Le plagiat automatisé
Quand j’étais étudiant en informatique, on définissait l’intelligence artificielle (IA) comme la reproduction par une machine d’un acte humain dont on ne comprend pas le procédé déductif. Ainsi, on pouvait programmer un ordinateur à jouer aux échecs, mais, alors qu’un humain « voit » rapidement le coup à jouer, l’ordinateur en évalue des milliers, et les coups subséquents, pour déterminer le coup le plus prometteur, un mode opératoire assurément différent de celui des humains. En développant le concept de l’apprentissage, on s’est déplacés vers un outil de reconnaissance de formes aux résultats probabilistes. Par exemple, après qu’on lui aura soumis un million de photos de chiens, un logiciel d’IA aura élaboré un modèle visuel de ce qui représente un chien. Devant une nouvelle image, il répondra par un score de la probabilité qu’elle illustre un chien. Et si on lui soumet la photo du chapeau d’un muffin aux bleuets, le modèle pourra y voir, selon une certaine probabilité, les grands yeux d’un chihuahua. En comparaison, un enfant qui ne parle pas encore distinguera un chien d’un muffin dès sa deuxième rencontre. Mais l’ordinateur n’a pas cette intelligence. C’est ainsi que les logiciels d’assistance à la conduite d’une voiture peuvent causer un freinage d’urgence après avoir assimilé à un obstacle solide un simple sac plastique dérivant au sol.

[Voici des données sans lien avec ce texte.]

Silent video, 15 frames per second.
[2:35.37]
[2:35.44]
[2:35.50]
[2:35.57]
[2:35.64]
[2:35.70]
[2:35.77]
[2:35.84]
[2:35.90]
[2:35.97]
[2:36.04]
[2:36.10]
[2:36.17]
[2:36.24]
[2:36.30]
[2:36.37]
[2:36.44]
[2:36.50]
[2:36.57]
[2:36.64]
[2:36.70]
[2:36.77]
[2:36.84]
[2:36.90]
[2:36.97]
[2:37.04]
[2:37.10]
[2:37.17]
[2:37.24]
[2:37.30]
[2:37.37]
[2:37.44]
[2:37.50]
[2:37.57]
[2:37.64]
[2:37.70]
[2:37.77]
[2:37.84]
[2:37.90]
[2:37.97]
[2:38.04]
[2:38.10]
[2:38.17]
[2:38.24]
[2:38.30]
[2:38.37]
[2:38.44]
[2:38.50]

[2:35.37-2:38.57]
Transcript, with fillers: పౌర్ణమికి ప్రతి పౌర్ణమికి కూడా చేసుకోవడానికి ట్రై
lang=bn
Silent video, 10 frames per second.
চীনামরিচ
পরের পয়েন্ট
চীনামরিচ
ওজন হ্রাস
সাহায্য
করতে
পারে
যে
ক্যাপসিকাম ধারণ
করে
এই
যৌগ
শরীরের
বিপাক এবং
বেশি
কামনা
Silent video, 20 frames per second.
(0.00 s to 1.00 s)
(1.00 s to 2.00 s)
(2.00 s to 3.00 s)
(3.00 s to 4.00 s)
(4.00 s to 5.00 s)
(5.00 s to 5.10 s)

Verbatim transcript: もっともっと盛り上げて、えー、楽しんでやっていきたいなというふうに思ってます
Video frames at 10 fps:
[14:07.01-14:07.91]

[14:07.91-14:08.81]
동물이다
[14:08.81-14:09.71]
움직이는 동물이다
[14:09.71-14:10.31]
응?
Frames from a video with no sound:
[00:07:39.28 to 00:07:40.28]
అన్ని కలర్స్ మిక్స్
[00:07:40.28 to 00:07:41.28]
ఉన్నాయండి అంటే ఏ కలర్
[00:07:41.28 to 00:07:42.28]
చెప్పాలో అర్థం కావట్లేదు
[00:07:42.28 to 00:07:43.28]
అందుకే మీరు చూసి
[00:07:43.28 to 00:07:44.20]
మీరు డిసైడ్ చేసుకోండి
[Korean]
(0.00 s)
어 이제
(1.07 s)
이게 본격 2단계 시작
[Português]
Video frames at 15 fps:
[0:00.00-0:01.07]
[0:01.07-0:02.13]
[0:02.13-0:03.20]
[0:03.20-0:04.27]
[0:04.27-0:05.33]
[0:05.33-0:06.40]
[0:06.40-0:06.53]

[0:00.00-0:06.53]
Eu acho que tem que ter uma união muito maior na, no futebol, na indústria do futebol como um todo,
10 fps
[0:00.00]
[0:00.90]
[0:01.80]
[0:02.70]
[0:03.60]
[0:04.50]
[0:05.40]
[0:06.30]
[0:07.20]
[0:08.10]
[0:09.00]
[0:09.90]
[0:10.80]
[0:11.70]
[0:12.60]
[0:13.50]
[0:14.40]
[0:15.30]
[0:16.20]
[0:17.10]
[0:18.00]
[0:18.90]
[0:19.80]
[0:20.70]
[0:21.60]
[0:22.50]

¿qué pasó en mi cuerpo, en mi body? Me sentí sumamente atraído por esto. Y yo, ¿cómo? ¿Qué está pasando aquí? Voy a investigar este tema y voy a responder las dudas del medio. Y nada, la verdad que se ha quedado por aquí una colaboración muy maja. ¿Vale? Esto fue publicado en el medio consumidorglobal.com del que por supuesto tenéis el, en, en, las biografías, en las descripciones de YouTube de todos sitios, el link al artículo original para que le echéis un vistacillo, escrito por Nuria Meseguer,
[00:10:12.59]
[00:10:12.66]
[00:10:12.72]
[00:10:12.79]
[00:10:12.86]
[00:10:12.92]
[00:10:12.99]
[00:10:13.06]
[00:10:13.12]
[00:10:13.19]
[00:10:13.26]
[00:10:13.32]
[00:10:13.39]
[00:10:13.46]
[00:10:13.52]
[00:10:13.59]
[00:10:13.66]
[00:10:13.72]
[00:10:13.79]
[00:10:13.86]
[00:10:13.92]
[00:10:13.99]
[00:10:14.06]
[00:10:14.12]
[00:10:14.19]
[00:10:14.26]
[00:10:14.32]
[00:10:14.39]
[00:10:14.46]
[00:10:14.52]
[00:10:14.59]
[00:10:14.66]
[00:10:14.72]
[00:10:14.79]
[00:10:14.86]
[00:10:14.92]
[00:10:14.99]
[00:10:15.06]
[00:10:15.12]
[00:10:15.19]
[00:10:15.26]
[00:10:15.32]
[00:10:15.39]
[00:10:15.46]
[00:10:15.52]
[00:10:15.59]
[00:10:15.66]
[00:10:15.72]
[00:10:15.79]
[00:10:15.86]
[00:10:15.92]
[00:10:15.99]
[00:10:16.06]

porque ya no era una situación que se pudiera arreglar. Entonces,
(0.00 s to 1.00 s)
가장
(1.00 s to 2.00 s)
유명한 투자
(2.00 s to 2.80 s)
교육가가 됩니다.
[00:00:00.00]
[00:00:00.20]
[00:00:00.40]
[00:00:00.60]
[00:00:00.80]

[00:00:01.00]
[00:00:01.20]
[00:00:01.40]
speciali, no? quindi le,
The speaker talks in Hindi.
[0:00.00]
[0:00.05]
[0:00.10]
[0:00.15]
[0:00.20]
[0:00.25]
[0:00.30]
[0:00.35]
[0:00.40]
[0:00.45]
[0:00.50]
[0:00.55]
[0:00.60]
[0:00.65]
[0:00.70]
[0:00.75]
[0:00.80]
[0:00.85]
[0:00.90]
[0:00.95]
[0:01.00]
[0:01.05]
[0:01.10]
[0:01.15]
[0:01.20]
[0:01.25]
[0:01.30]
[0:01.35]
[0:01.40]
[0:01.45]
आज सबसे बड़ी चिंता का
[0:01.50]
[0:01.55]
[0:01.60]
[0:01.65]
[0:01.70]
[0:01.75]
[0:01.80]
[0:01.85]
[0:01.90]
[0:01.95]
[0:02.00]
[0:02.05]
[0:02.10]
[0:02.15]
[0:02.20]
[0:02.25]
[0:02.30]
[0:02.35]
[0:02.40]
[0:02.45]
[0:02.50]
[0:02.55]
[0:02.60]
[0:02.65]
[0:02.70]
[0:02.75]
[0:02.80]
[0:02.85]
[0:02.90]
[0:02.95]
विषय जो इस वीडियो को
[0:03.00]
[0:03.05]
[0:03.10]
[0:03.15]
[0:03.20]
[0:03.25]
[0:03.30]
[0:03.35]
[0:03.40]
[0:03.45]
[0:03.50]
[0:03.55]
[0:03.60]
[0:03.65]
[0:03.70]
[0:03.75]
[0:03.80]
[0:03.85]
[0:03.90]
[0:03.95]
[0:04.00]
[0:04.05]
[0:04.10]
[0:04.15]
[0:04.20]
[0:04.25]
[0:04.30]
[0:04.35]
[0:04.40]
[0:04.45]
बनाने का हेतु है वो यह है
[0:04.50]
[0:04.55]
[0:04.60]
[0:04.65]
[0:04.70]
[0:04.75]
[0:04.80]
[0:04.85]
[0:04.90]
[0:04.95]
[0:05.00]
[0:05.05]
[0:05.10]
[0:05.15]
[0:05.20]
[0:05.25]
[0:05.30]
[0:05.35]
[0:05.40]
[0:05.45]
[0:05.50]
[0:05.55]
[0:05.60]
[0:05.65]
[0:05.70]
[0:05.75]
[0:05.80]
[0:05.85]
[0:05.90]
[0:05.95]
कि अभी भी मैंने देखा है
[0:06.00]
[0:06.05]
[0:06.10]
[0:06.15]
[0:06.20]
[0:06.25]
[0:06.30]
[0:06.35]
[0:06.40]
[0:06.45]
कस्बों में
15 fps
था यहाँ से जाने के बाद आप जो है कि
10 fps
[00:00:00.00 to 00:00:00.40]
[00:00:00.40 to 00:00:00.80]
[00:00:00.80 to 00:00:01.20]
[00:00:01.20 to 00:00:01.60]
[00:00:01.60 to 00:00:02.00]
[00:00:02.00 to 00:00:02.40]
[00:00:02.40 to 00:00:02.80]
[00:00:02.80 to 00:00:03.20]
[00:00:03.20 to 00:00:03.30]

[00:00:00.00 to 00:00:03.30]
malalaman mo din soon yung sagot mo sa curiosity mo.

Mais aujourd’hui, on pousse la supercherie plus loin en envahissant le domaine de la création écrite ou visuelle. Un logiciel comme ChatGPT, alimenté de millions de textes, nous en restitue une sorte de moyenne, faisant croire à une sorte de réflexion. Et comme une partie des textes sources contiendront des erreurs ou des faussetés, le résultat final en fera autant, l’algorithme n’étant doté d’aucun véritable discernement, seulement d’une pondération qu’on aura pu attribuer à certaines sources. Quel est l’intérêt pour Microsoft, et maintenant Google, d’intégrer ces IA à leur moteur de recherche ? Faire plus d’argent. En effet, si, au lieu de retourner une liste de sites Web traitant du sujet recherché, le moteur peut fournir une réponse qui semble adéquate, l’utilisateur n’ira pas voir ailleurs — au risque de se faire berner par de mauvaises réponses. Mais qu’importe, car il ne verra pas les publicités d’autrui, mais celles proposées par le moteur de recherche. Et si les documents sources sont, par exemple, des articles de journaux, n’étant pas cités ni visités, on n’aura pas à verser de droits à leurs auteurs. Copier des textes ou les remanier sans citer ses sources, en les faisant passer pour une création originale, constitue la définition du plagiat. L’IA permet de l’automatiser, et même de l’anonymiser, car on ne sait plus déterminer quels documents, parmi la myriade consultée, ont été plagiés. La seule véritable intelligence ici est celle des humains, ceux dont les travaux sont plagiés, et ceux qui profitent financièrement de ce plagiat.